:: PROVIDED ENTRIES ::

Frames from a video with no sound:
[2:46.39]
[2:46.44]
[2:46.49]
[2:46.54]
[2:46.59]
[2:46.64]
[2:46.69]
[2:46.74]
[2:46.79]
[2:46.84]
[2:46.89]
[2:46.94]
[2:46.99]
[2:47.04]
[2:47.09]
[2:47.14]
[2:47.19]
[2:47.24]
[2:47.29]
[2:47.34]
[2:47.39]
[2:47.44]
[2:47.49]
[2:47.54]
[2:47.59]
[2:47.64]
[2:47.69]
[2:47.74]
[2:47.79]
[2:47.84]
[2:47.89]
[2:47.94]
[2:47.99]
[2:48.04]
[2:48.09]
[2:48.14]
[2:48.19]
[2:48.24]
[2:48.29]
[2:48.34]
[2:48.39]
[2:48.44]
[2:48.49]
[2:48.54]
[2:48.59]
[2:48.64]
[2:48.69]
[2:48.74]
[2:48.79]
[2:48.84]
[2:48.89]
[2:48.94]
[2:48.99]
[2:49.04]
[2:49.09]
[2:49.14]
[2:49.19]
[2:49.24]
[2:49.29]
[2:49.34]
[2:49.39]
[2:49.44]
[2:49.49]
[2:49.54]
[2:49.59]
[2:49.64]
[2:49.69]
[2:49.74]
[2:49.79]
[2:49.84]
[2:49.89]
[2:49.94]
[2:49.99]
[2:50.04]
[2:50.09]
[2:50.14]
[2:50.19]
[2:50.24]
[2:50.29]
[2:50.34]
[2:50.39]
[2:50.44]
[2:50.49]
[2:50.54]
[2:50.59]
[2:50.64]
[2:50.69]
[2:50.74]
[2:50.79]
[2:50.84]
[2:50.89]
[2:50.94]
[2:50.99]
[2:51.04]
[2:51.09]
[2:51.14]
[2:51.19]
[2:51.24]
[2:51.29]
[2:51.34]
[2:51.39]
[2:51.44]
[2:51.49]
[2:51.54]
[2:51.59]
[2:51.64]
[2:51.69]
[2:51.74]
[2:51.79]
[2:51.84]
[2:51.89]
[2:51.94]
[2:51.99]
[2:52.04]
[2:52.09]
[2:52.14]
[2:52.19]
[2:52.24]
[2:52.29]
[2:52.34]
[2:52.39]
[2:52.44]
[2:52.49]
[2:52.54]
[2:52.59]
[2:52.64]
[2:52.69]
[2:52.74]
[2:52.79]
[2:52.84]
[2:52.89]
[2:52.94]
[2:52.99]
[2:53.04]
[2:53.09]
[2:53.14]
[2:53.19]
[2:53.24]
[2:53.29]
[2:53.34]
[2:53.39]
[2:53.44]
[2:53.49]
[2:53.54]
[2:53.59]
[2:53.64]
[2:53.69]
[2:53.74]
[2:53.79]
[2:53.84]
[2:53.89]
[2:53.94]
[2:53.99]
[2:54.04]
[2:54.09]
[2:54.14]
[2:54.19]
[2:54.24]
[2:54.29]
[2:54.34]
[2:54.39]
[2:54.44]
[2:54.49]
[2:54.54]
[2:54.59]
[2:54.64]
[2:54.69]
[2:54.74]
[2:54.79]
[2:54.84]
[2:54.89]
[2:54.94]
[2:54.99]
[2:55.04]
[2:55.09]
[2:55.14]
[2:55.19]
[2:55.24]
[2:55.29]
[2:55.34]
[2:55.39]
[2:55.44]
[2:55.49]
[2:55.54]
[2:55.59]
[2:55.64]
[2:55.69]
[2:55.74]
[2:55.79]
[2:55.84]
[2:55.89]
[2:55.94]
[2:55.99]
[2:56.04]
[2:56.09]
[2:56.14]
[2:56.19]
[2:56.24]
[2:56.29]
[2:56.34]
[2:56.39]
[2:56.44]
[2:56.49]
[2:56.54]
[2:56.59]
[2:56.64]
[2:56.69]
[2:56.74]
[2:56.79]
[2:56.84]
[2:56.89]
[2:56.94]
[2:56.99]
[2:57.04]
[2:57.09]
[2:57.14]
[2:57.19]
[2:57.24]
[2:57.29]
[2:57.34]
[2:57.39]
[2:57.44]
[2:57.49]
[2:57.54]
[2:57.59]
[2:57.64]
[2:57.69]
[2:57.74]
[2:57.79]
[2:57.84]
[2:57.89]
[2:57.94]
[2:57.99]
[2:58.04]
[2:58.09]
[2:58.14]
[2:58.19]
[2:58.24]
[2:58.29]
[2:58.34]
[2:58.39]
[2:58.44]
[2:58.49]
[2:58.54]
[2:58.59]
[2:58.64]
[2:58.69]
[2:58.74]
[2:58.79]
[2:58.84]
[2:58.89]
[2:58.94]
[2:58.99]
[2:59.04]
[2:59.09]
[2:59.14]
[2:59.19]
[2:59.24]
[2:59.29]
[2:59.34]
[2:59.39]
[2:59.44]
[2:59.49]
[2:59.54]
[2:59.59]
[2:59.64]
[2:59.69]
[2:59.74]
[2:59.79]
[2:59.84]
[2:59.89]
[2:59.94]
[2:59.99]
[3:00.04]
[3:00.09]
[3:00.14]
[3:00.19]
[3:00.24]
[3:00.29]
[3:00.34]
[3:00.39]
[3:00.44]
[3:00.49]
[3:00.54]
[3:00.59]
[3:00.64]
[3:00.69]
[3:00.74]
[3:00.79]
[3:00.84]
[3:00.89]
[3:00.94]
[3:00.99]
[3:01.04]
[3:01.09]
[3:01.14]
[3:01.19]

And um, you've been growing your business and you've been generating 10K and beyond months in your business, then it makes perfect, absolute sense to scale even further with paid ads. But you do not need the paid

:::

■ TASK BRIEF:
All lines above are to be transcribed exactly.

■ RESPONSE TO THIS EXERCISE:
Frames from a video with no sound:
[2:46.39]
[2:46.44]
[2:46.49]
[2:46.54]
[2:46.59]
[2:46.64]
[2:46.69]
[2:46.74]
[2:46.79]
[2:46.84]
[2:46.89]
[2:46.94]
[2:46.99]
[2:47.04]
[2:47.09]
[2:47.14]
[2:47.19]
[2:47.24]
[2:47.29]
[2:47.34]
[2:47.39]
[2:47.44]
[2:47.49]
[2:47.54]
[2:47.59]
[2:47.64]
[2:47.69]
[2:47.74]
[2:47.79]
[2:47.84]
[2:47.89]
[2:47.94]
[2:47.99]
[2:48.04]
[2:48.09]
[2:48.14]
[2:48.19]
[2:48.24]
[2:48.29]
[2:48.34]
[2:48.39]
[2:48.44]
[2:48.49]
[2:48.54]
[2:48.59]
[2:48.64]
[2:48.69]
[2:48.74]
[2:48.79]
[2:48.84]
[2:48.89]
[2:48.94]
[2:48.99]
[2:49.04]
[2:49.09]
[2:49.14]
[2:49.19]
[2:49.24]
[2:49.29]
[2:49.34]
[2:49.39]
[2:49.44]
[2:49.49]
[2:49.54]
[2:49.59]
[2:49.64]
[2:49.69]
[2:49.74]
[2:49.79]
[2:49.84]
[2:49.89]
[2:49.94]
[2:49.99]
[2:50.04]
[2:50.09]
[2:50.14]
[2:50.19]
[2:50.24]
[2:50.29]
[2:50.34]
[2:50.39]
[2:50.44]
[2:50.49]
[2:50.54]
[2:50.59]
[2:50.64]
[2:50.69]
[2:50.74]
[2:50.79]
[2:50.84]
[2:50.89]
[2:50.94]
[2:50.99]
[2:51.04]
[2:51.09]
[2:51.14]
[2:51.19]
[2:51.24]
[2:51.29]
[2:51.34]
[2:51.39]
[2:51.44]
[2:51.49]
[2:51.54]
[2:51.59]
[2:51.64]
[2:51.69]
[2:51.74]
[2:51.79]
[2:51.84]
[2:51.89]
[2:51.94]
[2:51.99]
[2:52.04]
[2:52.09]
[2:52.14]
[2:52.19]
[2:52.24]
[2:52.29]
[2:52.34]
[2:52.39]
[2:52.44]
[2:52.49]
[2:52.54]
[2:52.59]
[2:52.64]
[2:52.69]
[2:52.74]
[2:52.79]
[2:52.84]
[2:52.89]
[2:52.94]
[2:52.99]
[2:53.04]
[2:53.09]
[2:53.14]
[2:53.19]
[2:53.24]
[2:53.29]
[2:53.34]
[2:53.39]
[2:53.44]
[2:53.49]
[2:53.54]
[2:53.59]
[2:53.64]
[2:53.69]
[2:53.74]
[2:53.79]
[2:53.84]
[2:53.89]
[2:53.94]
[2:53.99]
[2:54.04]
[2:54.09]
[2:54.14]
[2:54.19]
[2:54.24]
[2:54.29]
[2:54.34]
[2:54.39]
[2:54.44]
[2:54.49]
[2:54.54]
[2:54.59]
[2:54.64]
[2:54.69]
[2:54.74]
[2:54.79]
[2:54.84]
[2:54.89]
[2:54.94]
[2:54.99]
[2:55.04]
[2:55.09]
[2:55.14]
[2:55.19]
[2:55.24]
[2:55.29]
[2:55.34]
[2:55.39]
[2:55.44]
[2:55.49]
[2:55.54]
[2:55.59]
[2:55.64]
[2:55.69]
[2:55.74]
[2:55.79]
[2:55.84]
[2:55.89]
[2:55.94]
[2:55.99]
[2:56.04]
[2:56.09]
[2:56.14]
[2:56.19]
[2:56.24]
[2:56.29]
[2:56.34]
[2:56.39]
[2:56.44]
[2:56.49]
[2:56.54]
[2:56.59]
[2:56.64]
[2:56.69]
[2:56.74]
[2:56.79]
[2:56.84]
[2:56.89]
[2:56.94]
[2:56.99]
[2:57.04]
[2:57.09]
[2:57.14]
[2:57.19]
[2:57.24]
[2:57.29]
[2:57.34]
[2:57.39]
[2:57.44]
[2:57.49]
[2:57.54]
[2:57.59]
[2:57.64]
[2:57.69]
[2:57.74]
[2:57.79]
[2:57.84]
[2:57.89]
[2:57.94]
[2:57.99]
[2:58.04]
[2:58.09]
[2:58.14]
[2:58.19]
[2:58.24]
[2:58.29]
[2:58.34]
[2:58.39]
[2:58.44]
[2:58.49]
[2:58.54]
[2:58.59]
[2:58.64]
[2:58.69]
[2:58.74]
[2:58.79]
[2:58.84]
[2:58.89]
[2:58.94]
[2:58.99]
[2:59.04]
[2:59.09]
[2:59.14]
[2:59.19]
[2:59.24]
[2:59.29]
[2:59.34]
[2:59.39]
[2:59.44]
[2:59.49]
[2:59.54]
[2:59.59]
[2:59.64]
[2:59.69]
[2:59.74]
[2:59.79]
[2:59.84]
[2:59.89]
[2:59.94]
[2:59.99]
[3:00.04]
[3:00.09]
[3:00.14]
[3:00.19]
[3:00.24]
[3:00.29]
[3:00.34]
[3:00.39]
[3:00.44]
[3:00.49]
[3:00.54]
[3:00.59]
[3:00.64]
[3:00.69]
[3:00.74]
[3:00.79]
[3:00.84]
[3:00.89]
[3:00.94]
[3:00.99]
[3:01.04]
[3:01.09]
[3:01.14]
[3:01.19]

And um, you've been growing your business and you've been generating 10K and beyond months in your business, then it makes perfect, absolute sense to scale even further with paid ads. But you do not need the paid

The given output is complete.